### [WORK ITEM]
Print, exactly as they stand, the lines below from the one that has "[00:20:12.71 to 00:20:13.71]" to the one that has "Lip reading: not just necessarily my way.", inclusive, leaving out the pictures.

[EXERCISE MATERIALS Boundary: Start]

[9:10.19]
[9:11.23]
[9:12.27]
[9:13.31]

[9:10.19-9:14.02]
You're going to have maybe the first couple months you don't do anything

[EXERCISE MATERIALS Boundary: End]
[EXERCISE MATERIALS Boundary: Start]

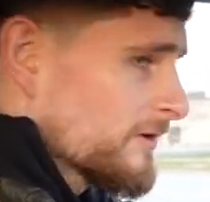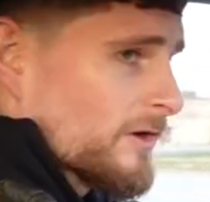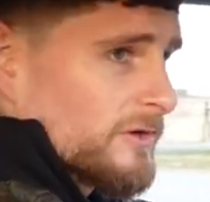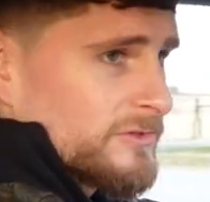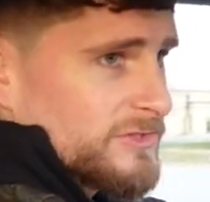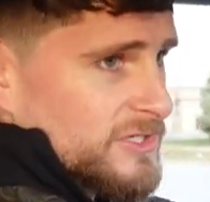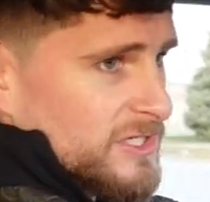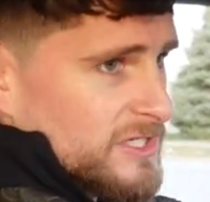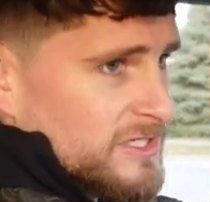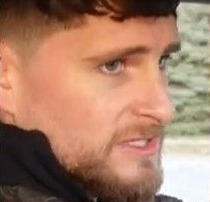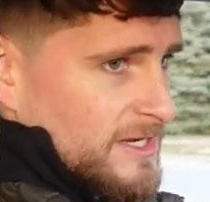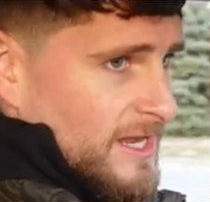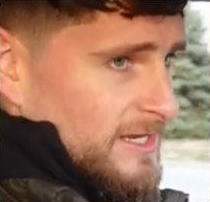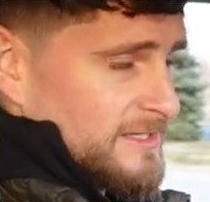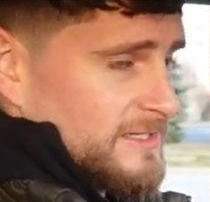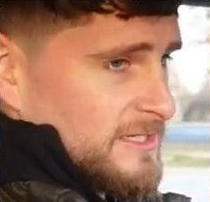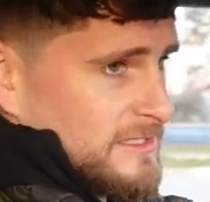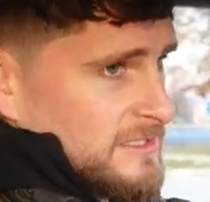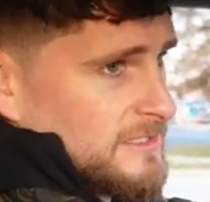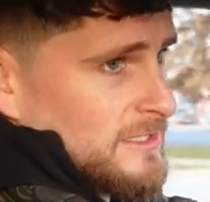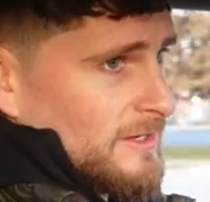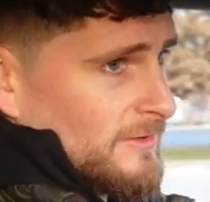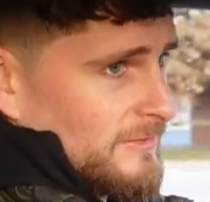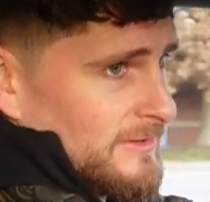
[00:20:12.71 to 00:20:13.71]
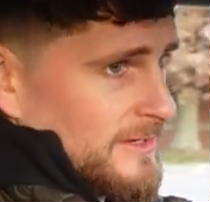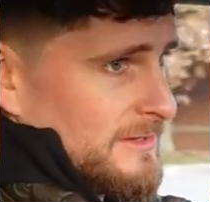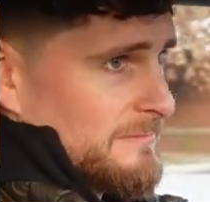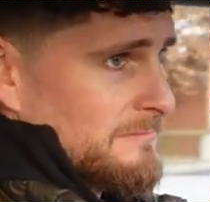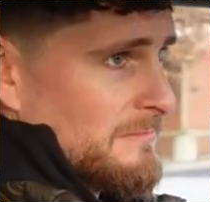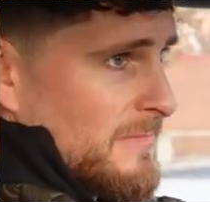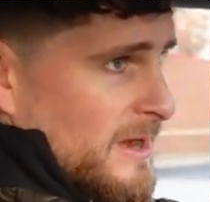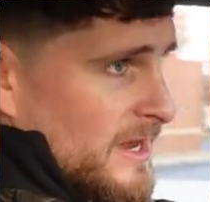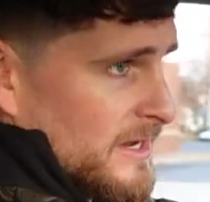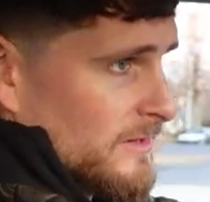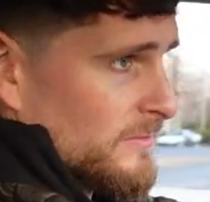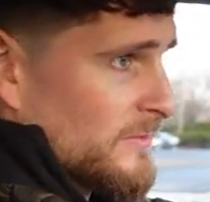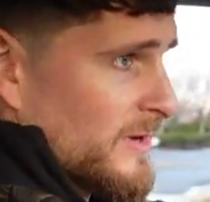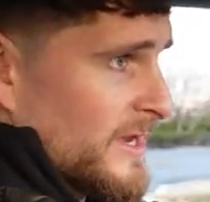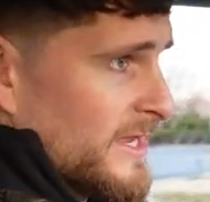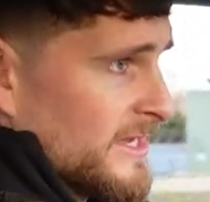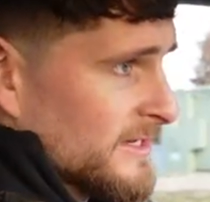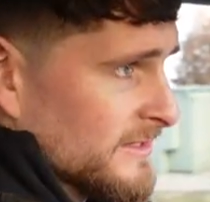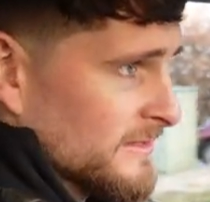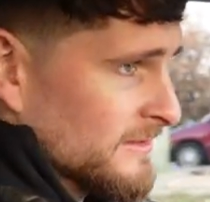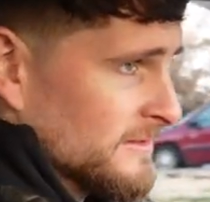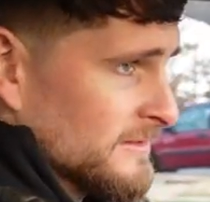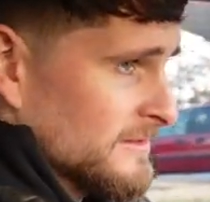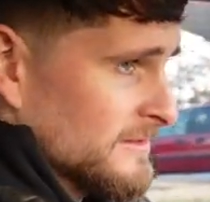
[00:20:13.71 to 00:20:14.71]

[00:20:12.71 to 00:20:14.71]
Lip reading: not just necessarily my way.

[EXERCISE MATERIALS Boundary: End]

### [ANSWER]
[00:20:12.71 to 00:20:13.71]
[00:20:13.71 to 00:20:14.71]

[00:20:12.71 to 00:20:14.71]
Lip reading: not just necessarily my way.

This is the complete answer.